Python computes the MD5 value of the file

Source: Internet
Author: User
Tags md5 encryption

Preface

Recently to develop a Python-based merge folder/directory program, the original idea is based on the modification time comparison, that is, to determine whether the file has changed, compared to two files modified time can be.
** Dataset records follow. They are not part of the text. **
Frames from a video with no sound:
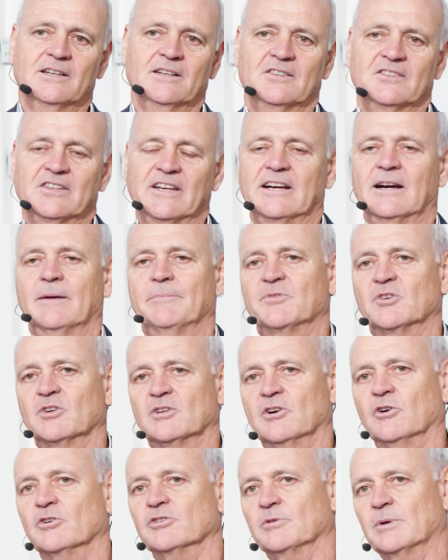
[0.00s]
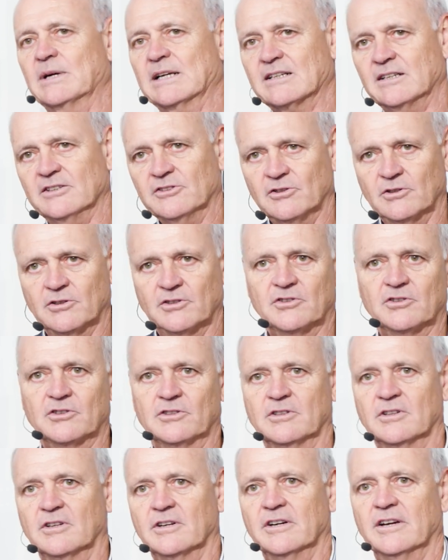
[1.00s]
set up to go directly to a
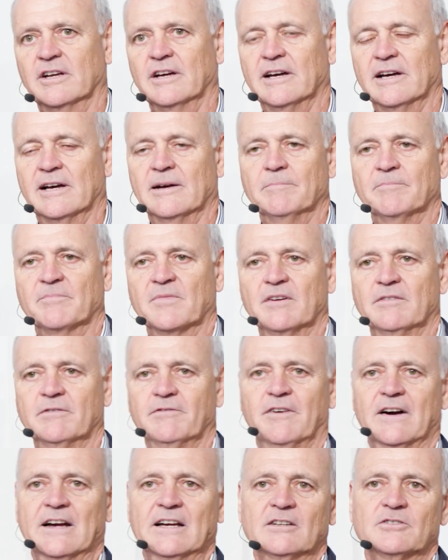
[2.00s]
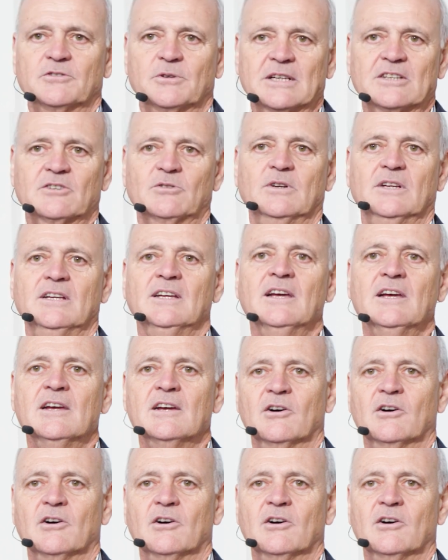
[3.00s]
certain file directory,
This idea is tested on the PC side of Windows without problems.

However, when copying a file from the PC to the USB flash drive, there is a problem, the file copied to the USB drive is two seconds slower than the PC-side file !

The copy function I'm using here is Shutil.copy2 (), which in theory will copy the modification time and last access time to 1, but the actual situation is not exactly the same.

Details I raised a question in Segmentfault: Why is it 2 seconds slower to copy a file from a PC to a USB stick?

See Shutil.copy2 's data and online solutions, found that may be the difference between the file system, Windows PC-side file system is NTFS, the USB flash drive is FAT32. But still want to understand the deeper reason, want to know the great God answer.

Pulled away, based on the above problems, forcing me to modify the comparison strategy, so I found a file with the MD5 value comparison method, yeah! ~

Specifically, each file will have a MD5 encryption value, this value to uniquely identify this file (Baidu Cloud fast upload/second transmission is based on this truth), it is commonly used to identify the authenticity of files, such as the download system installation image, next to a long character garbled, this is the image of the MD5 value.

  the MD5 value changes after the file has been modified , so it can be used to determine if a file has been modified.

This method is obviously more reliable than time-based comparisons, and the only problem now is MD5 computing time. How long does it take for a large file to calculate the MD5 value?

Online solution code has a lot of, mostly two methods, one is small file MD5 encryption, call function directly encrypted can, the other is a large file MD5 encryption strategy, method is the large File block update MD5 value, finally get the final value.

Here I use the second method to encrypt the large file for testing.

Test 1

The test object is a compressed file of nearly 2G, as follows:

The encryption results are as follows:

Run time is 20s, not slow, relative file size, I can still accept this speed ...

The calculated MD5 value is "8ee04176f69c10ca56f2358d51d792ed", this value is not right? I did the verification on the Internet:

Two values are equal, thus the algorithm is calculated correctly. See below for the test code.

Test URL in this: http://www.atool.org/file_hash.php

Interestingly, I have a second, third, fourth encryption of the file, found that the encryption time is less than 5 seconds, good magic, do not know why.

It's done. MD5 encryption, I can proceed to the next step of development ~:)

MD5 encryption code for large files

1 #CODING=GBK2 3 ImportHashlib4 ImportOS5 Importdatetime6 7 defGetFileMd5 (filename):8     if  notos.path.isfile (filename):9         returnTenMyhash =hashlib.md5 () Onef = file (filename,'RB') A      whileTrue: -b = F.read (8096) -         if  notB: the              Break - Myhash.update (b) - f.close () -     returnmyhash.hexdigest () +  -filepath = Raw_input ('Please enter the file path:') +  A #MD5 value of output file and record run time atStartTime =Datetime.datetime.now () - PrintGetFileMd5 (filepath) -Endtime =Datetime.datetime.now () - Print 'Running time:%ds'% ((endtime-starttime). seconds)

References

A collection of practical methods for OS and shutil modules in Python

MD5 value of Python detection file

Python computes the MD5 value of the file

Related Article

Contact Us

The content source of this page is from Internet, which doesn't represent Alibaba Cloud's opinion; products and services mentioned on that page don't have any relationship with Alibaba Cloud. If the content of the page makes you feel confusing, please write us an email, we will handle the problem within 5 days after receiving your email.

If you find any instances of plagiarism from the community, please send an email to: info-contact@alibabacloud.com and provide relevant evidence. A staff member will contact you within 5 working days.

A Free Trial That Lets You Build Big!

Start building with 50+ products and up to 12 months usage for Elastic Compute Service

  • Sales Support

    1 on 1 presale consultation

  • After-Sales Support

    24/7 Technical Support 6 Free Tickets per Quarter Faster Response

  • Alibaba Cloud offers highly flexible support services tailored to meet your exact needs.